Meu tio Nilton, irmão do meu pai, era uma doce figura.

Magro, alto, cabelos compridos para esconder um hemangioma, barbicha, parecia um mosqueteiro do rei saído de um livro de Alexandre Dumas.

Solteiro, jeitão assim meio hippie, fazia sucesso numa Bananal, repleta de casarões e histórias da época do café, onde era o guia turístico mais solicitado pelo seu conhecimento de cada viela, muro, igreja, terrenos baldios e edificações coloniais.


Mas a cidade, na sua tradição rural, também era pródiga em produzir cachaças da melhor qualidade em antigos alambiques e sob a direção de consagrados cachaceiros na acepção do termo.

E Nilton, respeitador das tradições, sempre gostou da malvada, da aguardente, da bagaceira, da gingibirra, da arranha-gato, da quebra-goela, da branquinha que desce como veludo.

Apesar dessa preferência alcoólica, meu tio, pelo seu tipo físico já citado, barbicha, olhos azuis, cabelos compridos e hemangioma, foi intimado a ser Jesus na cruz durante as comemorações da Paixão.

Como nunca estava em seu juízo perfeito, aceitou.


Duas horas antes do show religioso passou pelo Bar do Petinatti e detonou algumas bafo-de-tigre e se empanturrou de rodelas de linguiça calabresa, croquetes e enroladinhos de salsicha que faziam a fama do boteco se espalhar até Barra Mansa. A cerveja casco escuro foi só o arremate.

Tudo corria bem. Nilton era uma figura impressionante na cruz, inerte, cabeça descaída, o retrato daquele que sofreu por nós.


Até que em determinada cena, quando o centurião leva fel à boca do pregado, estranhos sons começaram a ser ouvidos. Nilton regurgitou como um vulcão, golfou e despejou toda a canjebrina, a linguiça calabresa, os croquetes e os enroladinhos do Bar do Petinatti. Nem Maria Madalena saiu incólume.

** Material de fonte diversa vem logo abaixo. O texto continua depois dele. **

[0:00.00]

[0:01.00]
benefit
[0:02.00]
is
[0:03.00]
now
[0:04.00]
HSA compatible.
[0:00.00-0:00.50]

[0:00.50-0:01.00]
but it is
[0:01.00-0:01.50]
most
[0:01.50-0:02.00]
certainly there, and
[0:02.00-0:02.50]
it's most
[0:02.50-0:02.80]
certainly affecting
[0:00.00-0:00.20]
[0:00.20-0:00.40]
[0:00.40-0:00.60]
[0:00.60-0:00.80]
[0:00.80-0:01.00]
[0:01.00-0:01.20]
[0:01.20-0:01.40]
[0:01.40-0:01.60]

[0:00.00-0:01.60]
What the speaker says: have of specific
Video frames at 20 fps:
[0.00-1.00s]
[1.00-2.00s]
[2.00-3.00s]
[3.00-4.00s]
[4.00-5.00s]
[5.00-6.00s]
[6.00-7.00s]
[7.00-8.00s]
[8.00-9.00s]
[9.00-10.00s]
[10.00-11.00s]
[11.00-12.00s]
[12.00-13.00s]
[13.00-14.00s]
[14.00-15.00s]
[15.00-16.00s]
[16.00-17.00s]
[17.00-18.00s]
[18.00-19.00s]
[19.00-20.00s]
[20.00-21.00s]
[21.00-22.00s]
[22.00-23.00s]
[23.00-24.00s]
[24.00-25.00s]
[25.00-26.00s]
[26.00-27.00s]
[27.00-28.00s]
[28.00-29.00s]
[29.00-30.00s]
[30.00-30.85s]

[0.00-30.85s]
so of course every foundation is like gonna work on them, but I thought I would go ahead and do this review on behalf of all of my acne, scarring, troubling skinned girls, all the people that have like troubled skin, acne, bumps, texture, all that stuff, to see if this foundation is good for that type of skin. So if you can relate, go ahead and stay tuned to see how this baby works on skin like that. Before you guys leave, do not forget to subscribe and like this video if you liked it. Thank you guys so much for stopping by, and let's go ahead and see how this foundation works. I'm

Os fiéis retiraram-se horrorizados temerosos que aquele jorro que vinha do alto fosse a espada flamejante do Senhor a punir os bêbados, pecadores e mulheres da vida da cidade.

Pelo menos essa foi a explicação oportunista do padre Castanheira.



Quanto ao meu querido tio Nilton nunca mais foi convidado para interpretar qualquer personagem da Paixão. em Jesus, nem Judas, nem Centurião, nem vendilhão do Templo.

Desgostoso continuou a beber de desgosto até ser atropelado por uma kombi.